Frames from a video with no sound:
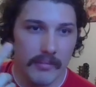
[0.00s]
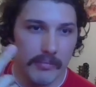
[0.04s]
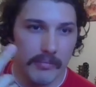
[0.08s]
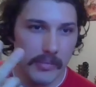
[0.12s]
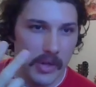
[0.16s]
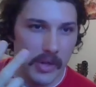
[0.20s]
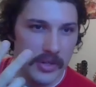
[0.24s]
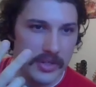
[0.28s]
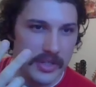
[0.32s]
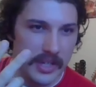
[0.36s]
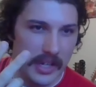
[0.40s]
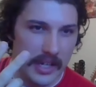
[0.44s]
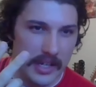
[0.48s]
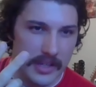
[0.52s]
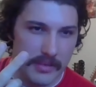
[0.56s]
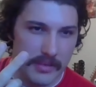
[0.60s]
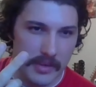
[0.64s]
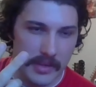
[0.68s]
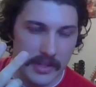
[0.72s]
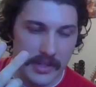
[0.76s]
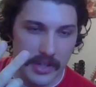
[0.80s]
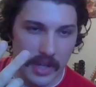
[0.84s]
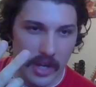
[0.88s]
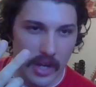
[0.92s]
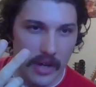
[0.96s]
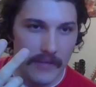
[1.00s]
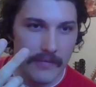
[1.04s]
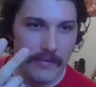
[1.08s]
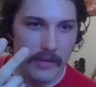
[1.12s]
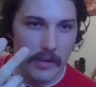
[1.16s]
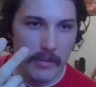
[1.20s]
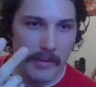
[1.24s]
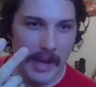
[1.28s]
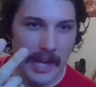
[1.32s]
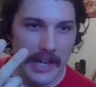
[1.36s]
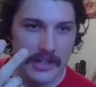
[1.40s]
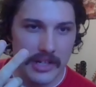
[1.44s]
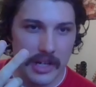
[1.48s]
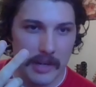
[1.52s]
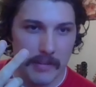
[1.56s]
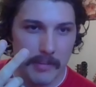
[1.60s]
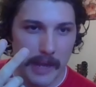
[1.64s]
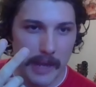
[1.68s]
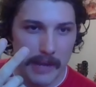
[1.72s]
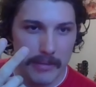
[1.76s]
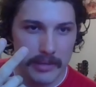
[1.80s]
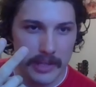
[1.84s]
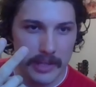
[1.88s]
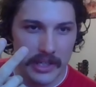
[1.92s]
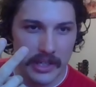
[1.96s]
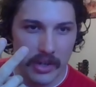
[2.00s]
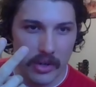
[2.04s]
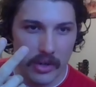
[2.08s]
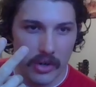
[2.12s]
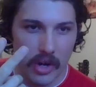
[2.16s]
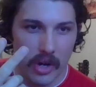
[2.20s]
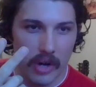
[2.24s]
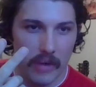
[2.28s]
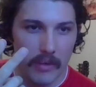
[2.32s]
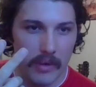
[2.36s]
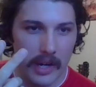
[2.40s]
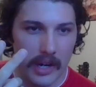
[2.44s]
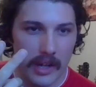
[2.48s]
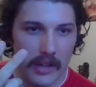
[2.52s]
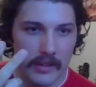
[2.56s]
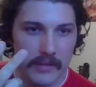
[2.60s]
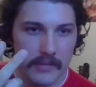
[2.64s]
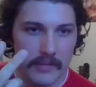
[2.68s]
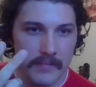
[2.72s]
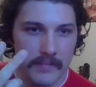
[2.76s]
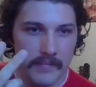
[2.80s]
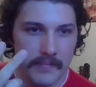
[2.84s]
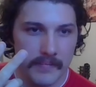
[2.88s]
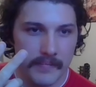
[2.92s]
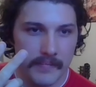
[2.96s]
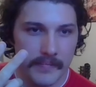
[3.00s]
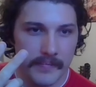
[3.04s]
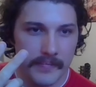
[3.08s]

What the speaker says: music is reserved for magic people and you're not one of them.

● **Exercise aim**: Each line of the listing must be restated word for word, and the pictures left out.

● **Solution to the problem**:
Frames from a video with no sound:
[0.00s]
[0.04s]
[0.08s]
[0.12s]
[0.16s]
[0.20s]
[0.24s]
[0.28s]
[0.32s]
[0.36s]
[0.40s]
[0.44s]
[0.48s]
[0.52s]
[0.56s]
[0.60s]
[0.64s]
[0.68s]
[0.72s]
[0.76s]
[0.80s]
[0.84s]
[0.88s]
[0.92s]
[0.96s]
[1.00s]
[1.04s]
[1.08s]
[1.12s]
[1.16s]
[1.20s]
[1.24s]
[1.28s]
[1.32s]
[1.36s]
[1.40s]
[1.44s]
[1.48s]
[1.52s]
[1.56s]
[1.60s]
[1.64s]
[1.68s]
[1.72s]
[1.76s]
[1.80s]
[1.84s]
[1.88s]
[1.92s]
[1.96s]
[2.00s]
[2.04s]
[2.08s]
[2.12s]
[2.16s]
[2.20s]
[2.24s]
[2.28s]
[2.32s]
[2.36s]
[2.40s]
[2.44s]
[2.48s]
[2.52s]
[2.56s]
[2.60s]
[2.64s]
[2.68s]
[2.72s]
[2.76s]
[2.80s]
[2.84s]
[2.88s]
[2.92s]
[2.96s]
[3.00s]
[3.04s]
[3.08s]

What the speaker says: music is reserved for magic people and you're not one of them.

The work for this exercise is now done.